Defense

Top US general makes rare visit to Syria

U.S. Chairman of the Joint Chiefs of Staff Gen. Mark Milley talks to the media.

Chairman of the Joint Chiefs of Staff Mark Milley made a rare and unannounced visit to Syria over the weekend, reiterating what he said is the importance of a U.S. presence in the war-torn country.

In the visit to an Army base in the northeast of Syria, Milley met with soldiers and assessed the U.S. military’s efforts to prevent any resurgence of the Islamic State in the country, which once held vast swaths of land in both Syria and Iraq. Even as the group’s geographic caliphate fell in 2019, there are still pockets of the group that are camped out in remote areas. 

Milley said that the U.S. presence in Syria, which includes a deployment of about 900 troops, was directly tied to the security of the U.S. and its allies.

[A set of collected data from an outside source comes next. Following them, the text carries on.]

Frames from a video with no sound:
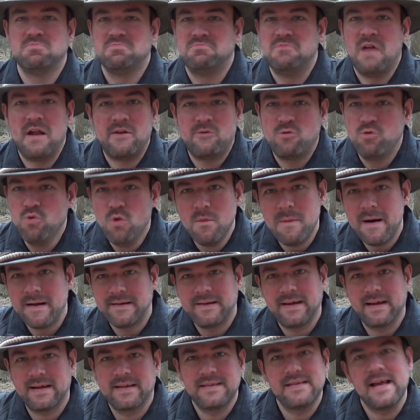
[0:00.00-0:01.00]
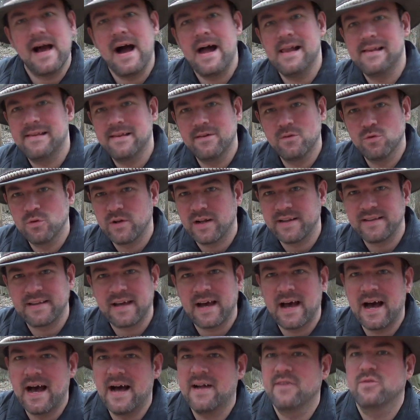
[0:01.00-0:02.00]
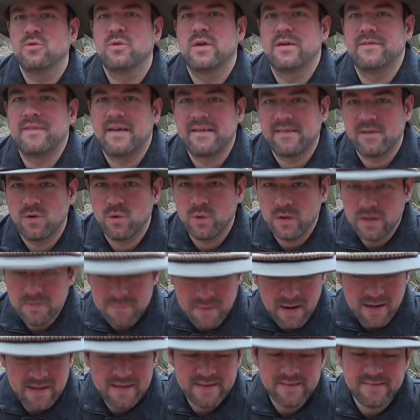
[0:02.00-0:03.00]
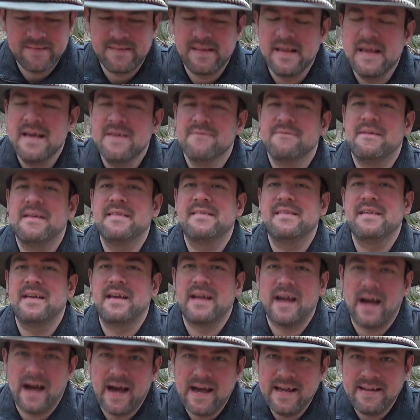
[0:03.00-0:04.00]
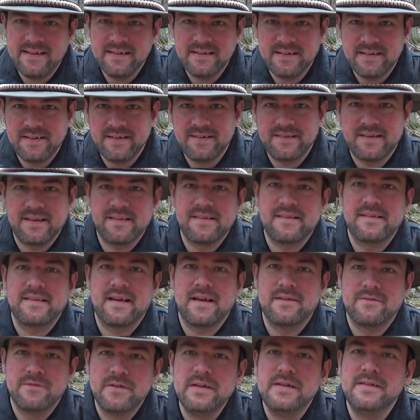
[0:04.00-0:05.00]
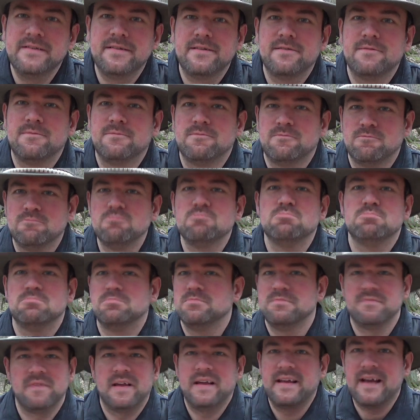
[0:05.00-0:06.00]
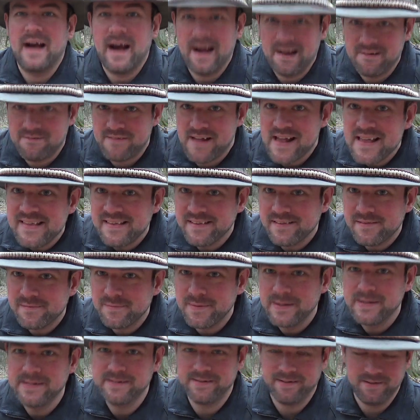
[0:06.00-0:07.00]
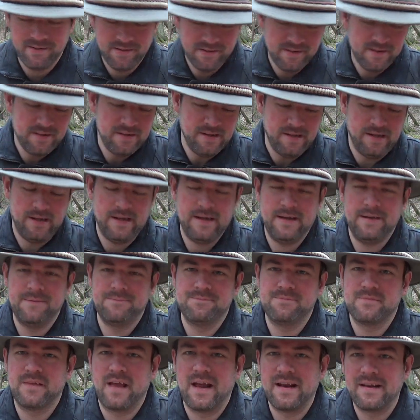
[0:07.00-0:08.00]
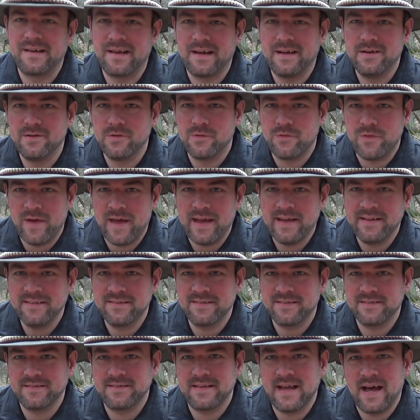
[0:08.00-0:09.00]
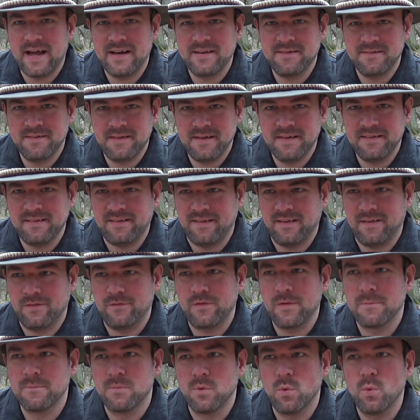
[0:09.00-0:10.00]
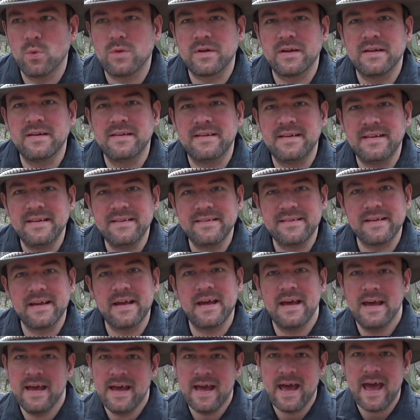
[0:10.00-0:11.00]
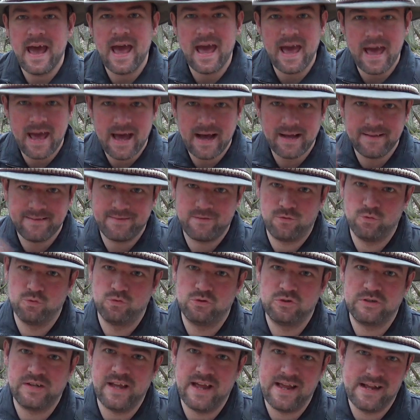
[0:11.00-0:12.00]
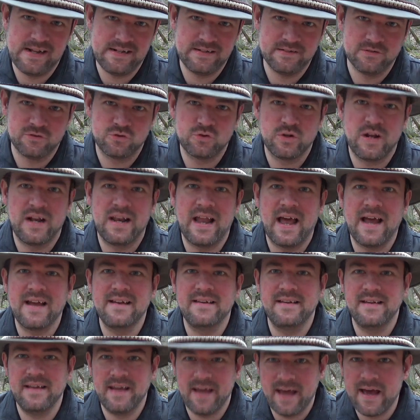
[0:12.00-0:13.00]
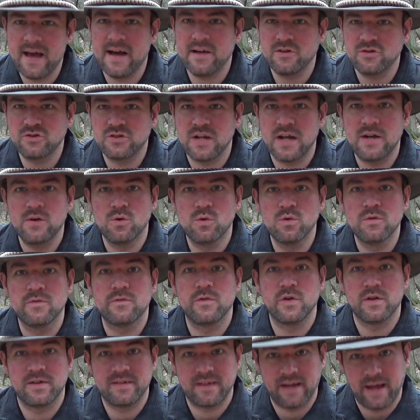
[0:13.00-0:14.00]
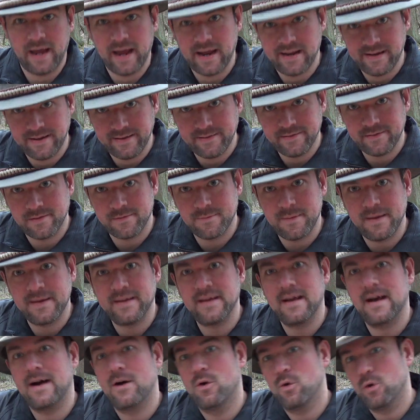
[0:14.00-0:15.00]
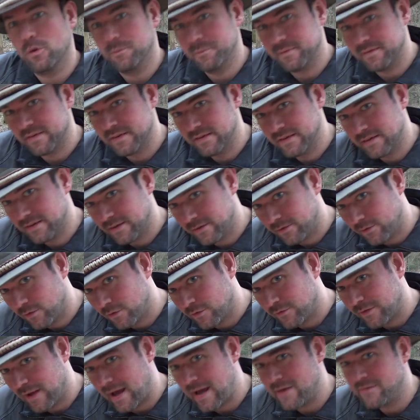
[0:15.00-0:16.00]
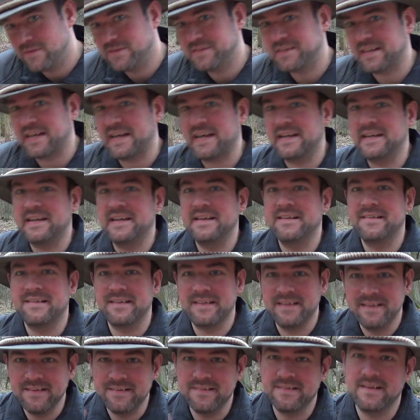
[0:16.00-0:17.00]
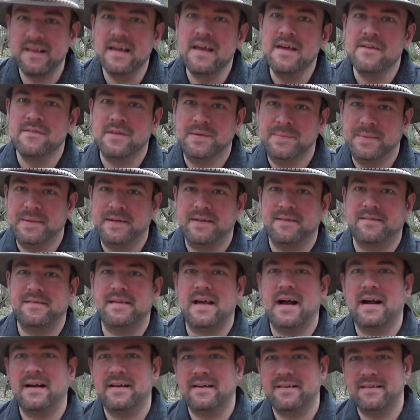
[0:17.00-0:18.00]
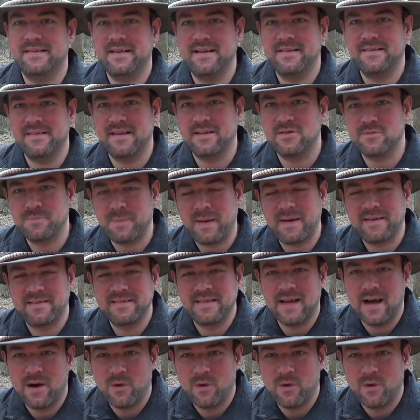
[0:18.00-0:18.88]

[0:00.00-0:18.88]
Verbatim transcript: Naturmaterialien oder Draht oder was auch immer ist, wenn sie geeignet ist, dass sich ein Wild egal welches Wild ähm, drin fängt, dann ist es verboten, diese herzustellen. Schon allein die Herstellung für Trainingszwecke, auch im Sinne des Survival-Trainings, ist, wenn man das Jagdgesetz entsprechend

“If you think that that’s important, then the answer is ‘Yes,’” Milley told reporters when asked if the deployment of troops in Syria was worth the risk, according to Reuters. “So I think that an enduring defeat of ISIS and continuing to support our friends and allies in the region … I think those are important tasks that can be done.”

American officials have warned that the group could reemeerge as a major threat once again in underscoring the important of a U.S. military presence in the region.

The public has largely grown weary of direct U.S. involvement in foreign conflicts, especially the deployment of troops, after decades of war in the Middle East. But a poll conducted by The Hill in 2019 found that most Americans supported the U.S. presence in Syria.